Cases of pox caused by MPXV clade Ib, which have been epidemiologically and phylogenetically linked to the outbreak in the eastern provinces of the Democratic Republic of the Congo (DRC) since July 2024, have been discovered in four neighboring nations that had not previously reported cases of pox: Uganda, Burundi, Kenya, and Rwanda.
In addition, cases of pox that are associated with MPXV clade Ia were reported in the Central African Republic and the Republic of Congo in 2024, while cases that are associated with MPXV clade II were reported in Cameroon, Côte d'Ivoire, Liberia, Nigeria, and South Africa.
Historically, the clinical presentation of mpox associated with MPXV clade Ia has been characterized by a disease that is more severe than that of MPXV clade II. From July 2022 to May 2023, a multi-nation outbreak that was a PHEIC spread Clade IIb viruses. There is currently insufficient data to fully characterize the severity of pox due to clade Ib, and few deaths have been recorded, preventing age-stratified analyses.
The secretariat warned against overinterpreting the available data to calculate crude CFRs by various clades or outbreaks because of the difficulties in comprehending the true extent of infection, epidemiologic trends, and morbidity and mortality.

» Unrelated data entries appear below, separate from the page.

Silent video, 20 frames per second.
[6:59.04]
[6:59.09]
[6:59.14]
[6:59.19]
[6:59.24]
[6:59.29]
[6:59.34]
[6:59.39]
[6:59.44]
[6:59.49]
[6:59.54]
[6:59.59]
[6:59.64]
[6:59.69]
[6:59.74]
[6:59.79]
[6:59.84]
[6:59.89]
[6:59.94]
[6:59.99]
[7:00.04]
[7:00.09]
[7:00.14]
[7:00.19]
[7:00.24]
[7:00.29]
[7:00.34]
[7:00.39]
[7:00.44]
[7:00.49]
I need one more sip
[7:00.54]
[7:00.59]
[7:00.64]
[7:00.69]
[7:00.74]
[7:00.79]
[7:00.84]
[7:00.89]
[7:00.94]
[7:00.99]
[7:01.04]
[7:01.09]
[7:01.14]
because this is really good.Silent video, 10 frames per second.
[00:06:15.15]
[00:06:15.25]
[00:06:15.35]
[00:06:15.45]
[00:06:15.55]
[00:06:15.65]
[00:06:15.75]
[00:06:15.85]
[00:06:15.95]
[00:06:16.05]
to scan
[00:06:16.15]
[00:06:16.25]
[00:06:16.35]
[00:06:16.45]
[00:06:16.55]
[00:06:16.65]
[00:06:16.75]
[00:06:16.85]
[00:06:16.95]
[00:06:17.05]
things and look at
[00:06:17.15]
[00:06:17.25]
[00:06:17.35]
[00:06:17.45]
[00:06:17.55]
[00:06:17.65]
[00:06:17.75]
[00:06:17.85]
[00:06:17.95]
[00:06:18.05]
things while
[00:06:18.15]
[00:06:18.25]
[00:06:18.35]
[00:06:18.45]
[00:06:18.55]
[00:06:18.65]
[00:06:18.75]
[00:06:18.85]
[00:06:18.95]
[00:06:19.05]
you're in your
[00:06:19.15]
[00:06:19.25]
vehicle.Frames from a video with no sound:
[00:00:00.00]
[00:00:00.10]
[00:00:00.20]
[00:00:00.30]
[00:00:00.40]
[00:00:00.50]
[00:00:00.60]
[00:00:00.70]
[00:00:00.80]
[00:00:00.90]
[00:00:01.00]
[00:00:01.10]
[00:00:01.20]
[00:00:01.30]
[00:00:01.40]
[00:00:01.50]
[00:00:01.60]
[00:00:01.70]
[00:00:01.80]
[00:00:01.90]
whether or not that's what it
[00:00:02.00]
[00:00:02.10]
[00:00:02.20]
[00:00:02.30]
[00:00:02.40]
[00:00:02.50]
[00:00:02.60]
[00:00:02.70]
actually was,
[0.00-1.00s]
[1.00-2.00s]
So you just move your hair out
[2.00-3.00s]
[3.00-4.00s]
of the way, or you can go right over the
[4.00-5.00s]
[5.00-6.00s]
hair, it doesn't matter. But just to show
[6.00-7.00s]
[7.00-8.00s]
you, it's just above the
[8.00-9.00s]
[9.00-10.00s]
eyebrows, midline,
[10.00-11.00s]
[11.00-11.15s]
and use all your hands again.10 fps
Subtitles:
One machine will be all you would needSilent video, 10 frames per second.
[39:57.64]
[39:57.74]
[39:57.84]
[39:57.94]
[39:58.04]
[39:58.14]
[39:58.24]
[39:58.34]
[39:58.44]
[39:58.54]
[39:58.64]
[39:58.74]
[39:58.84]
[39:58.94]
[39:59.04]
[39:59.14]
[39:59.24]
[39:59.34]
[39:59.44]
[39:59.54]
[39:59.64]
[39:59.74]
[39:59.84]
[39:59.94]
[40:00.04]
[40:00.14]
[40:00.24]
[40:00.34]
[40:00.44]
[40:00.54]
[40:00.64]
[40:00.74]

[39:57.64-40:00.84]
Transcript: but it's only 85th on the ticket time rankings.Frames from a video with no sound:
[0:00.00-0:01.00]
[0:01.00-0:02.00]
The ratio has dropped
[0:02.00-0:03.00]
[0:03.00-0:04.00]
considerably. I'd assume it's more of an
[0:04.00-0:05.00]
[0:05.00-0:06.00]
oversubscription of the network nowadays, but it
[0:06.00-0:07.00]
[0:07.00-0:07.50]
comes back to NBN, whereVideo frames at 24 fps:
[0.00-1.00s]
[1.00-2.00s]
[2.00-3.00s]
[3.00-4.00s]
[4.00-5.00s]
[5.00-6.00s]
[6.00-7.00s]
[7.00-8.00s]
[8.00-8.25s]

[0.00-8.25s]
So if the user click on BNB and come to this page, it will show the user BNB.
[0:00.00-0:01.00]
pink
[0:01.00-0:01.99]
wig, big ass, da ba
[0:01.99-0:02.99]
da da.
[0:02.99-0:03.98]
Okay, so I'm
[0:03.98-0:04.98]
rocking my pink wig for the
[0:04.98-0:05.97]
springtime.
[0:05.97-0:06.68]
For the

The WHO Secretariat classified the assessed risk into geographic regions based on the assessment of affected population groups, predominant transmission modes, and MPXV clades involved: high" for the eastern DRC and its neighbors; high" for DRC regions where pox is known to be widespread; moderate" for Nigeria and the endemic countries of West, Central, and East Africa; and "moderate" for other African and international nations.
In addition, the WHO Secretariat gave an overview of the actions that have already been taken to support readiness and response interventions in States Parties that have seen an increase in cases of mumps and are at such risk. These include, among others: the release of 1.45 million dollars from the WHO Emergency Contingency Fund; kicking off the process of adding two mumps vaccines to the Emergency Use List; cooperating with partners and stakeholders, including making vaccines, treatments, and diagnostics more accessible to all; the creation of a regional response strategy with an initial price tag of $15 million and higher.
The Committee was briefed on the epidemiological situation in Burundi, the Democratic Republic of the Congo, Kenya, Rwanda, South Africa, and Uganda, as well as on the current response efforts, requirements, and difficulties. Although most countries only reported a few cases of pox caused by MPXV clade Ib, Burundi has reported 100 confirmed cases of pox caused by clade Ib since July 2024. These cases were found in multiple districts, and 28% of them involved children under the age of five.